1-Dosya içerisindeki bilgi ve belgelere, mahkeme kararının gerekçesinde dayanılan delillerin tartışılıp, değerlendirilmesinde usul ve yasaya aykırı bir yön bulunmamasına göre, davacı vekilinin temyiz itirazlarının reddi gerekmiştir.
2-Dava, maddi hasarlı trafik kazasından kaynaklanan manevi tazminat istemine ilişkindir.
Mahkemece dava tümden reddedilmesine rağmen davacı lehine vekalet ücretine hükmedilmesi doğru olmayıp bozma sebebi ise de; bu yanılgının giderilmesi yargılamanın tekrarını gerektirir nitelikte görülmediğinden, hükmün 6100 sayılı HMK.nun geçici 3/2 maddesi delaletiyle 1086 sayılı HUMK.nun 438/7 maddesi uyarınca düzeltilerek onanmasına karar vermek gerekmiştir.

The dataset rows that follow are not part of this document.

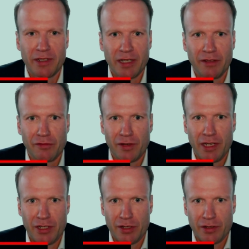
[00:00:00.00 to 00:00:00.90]
and
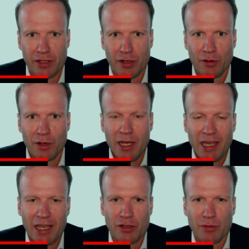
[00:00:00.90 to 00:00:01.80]
inflation. So,
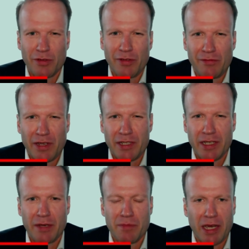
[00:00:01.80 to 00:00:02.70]
in terms of
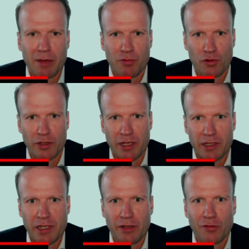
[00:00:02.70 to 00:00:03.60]
investing in mega
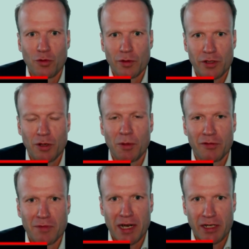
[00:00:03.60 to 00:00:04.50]
projects, that's of course top
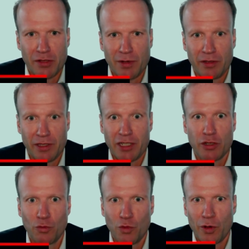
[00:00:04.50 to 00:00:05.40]
of mind as well. There's
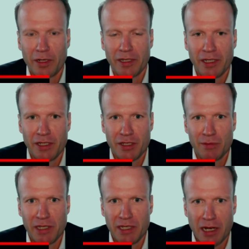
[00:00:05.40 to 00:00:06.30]
actual work that needs to
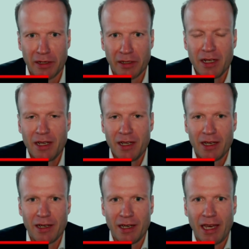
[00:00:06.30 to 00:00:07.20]
be done
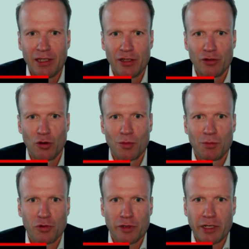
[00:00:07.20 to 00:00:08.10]
uh, and the normal
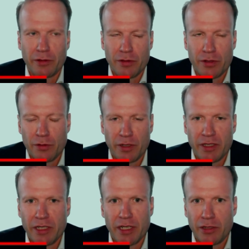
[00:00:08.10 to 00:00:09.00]
project
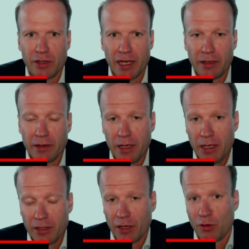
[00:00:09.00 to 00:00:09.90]
uncertainty that you get.
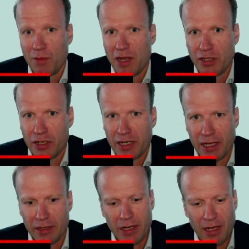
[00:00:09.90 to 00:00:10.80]
So, I will mention
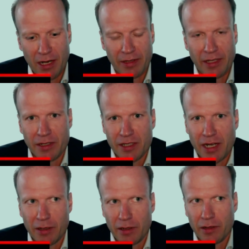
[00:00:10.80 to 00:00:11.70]
that. I think the
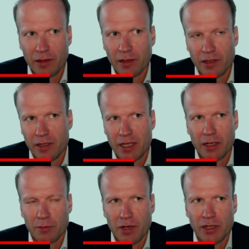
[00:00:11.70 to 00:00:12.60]
second, the, the
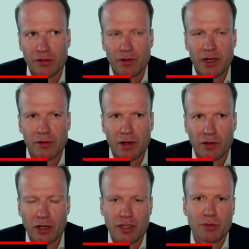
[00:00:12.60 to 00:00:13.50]
second part is really around
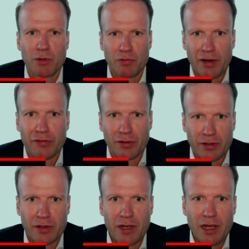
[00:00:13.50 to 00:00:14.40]
customer
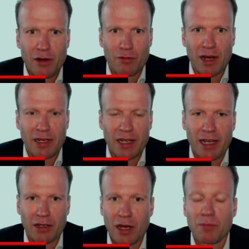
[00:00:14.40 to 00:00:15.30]
preference right?
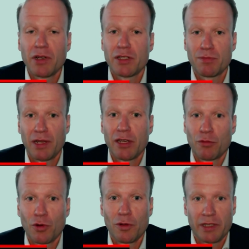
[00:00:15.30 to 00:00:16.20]
And companies play a
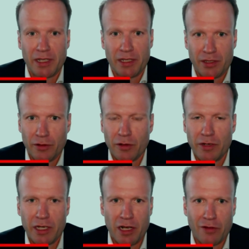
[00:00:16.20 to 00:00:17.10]
role in that. It's not
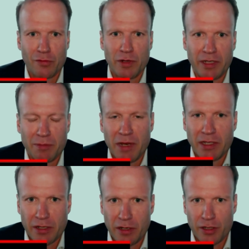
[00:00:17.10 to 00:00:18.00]
only the government that
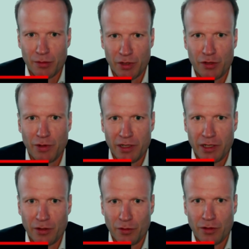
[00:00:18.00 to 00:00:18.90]
makes customers switch,
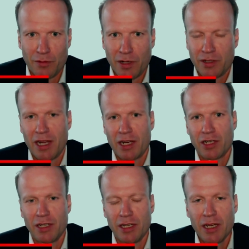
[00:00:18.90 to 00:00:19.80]
it's also us
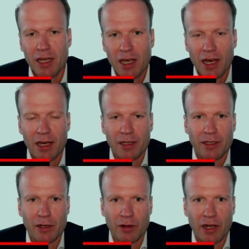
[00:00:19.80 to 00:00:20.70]
actually uh,
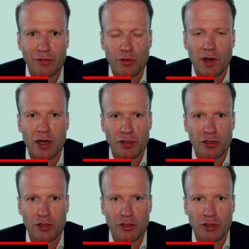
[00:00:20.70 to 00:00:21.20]
you know, kind of doing our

SONUÇ: Yukarıda 1 numaralı bentte açıklanan nedenlerle davacı vekilinin temyiz itirazlarının reddine, 2 numaralı bentte açıklanan nedenlerle davalı vekilinin temyiz itirazlarının kabulü ile, hüküm fıkrasının 4. bendindeki “davalıdan alınıp davacıya verilmesine ” ibaresinin hükümden çıkarılarak yerine “davacıdan alınarak davalıya verilmesine” ibaresinin yazılmasına ve hükmün bu şekli ile DÜZELTİLEREK ONANMASINA, 16.12.2015 gününde oybirliğiyle karar verildi.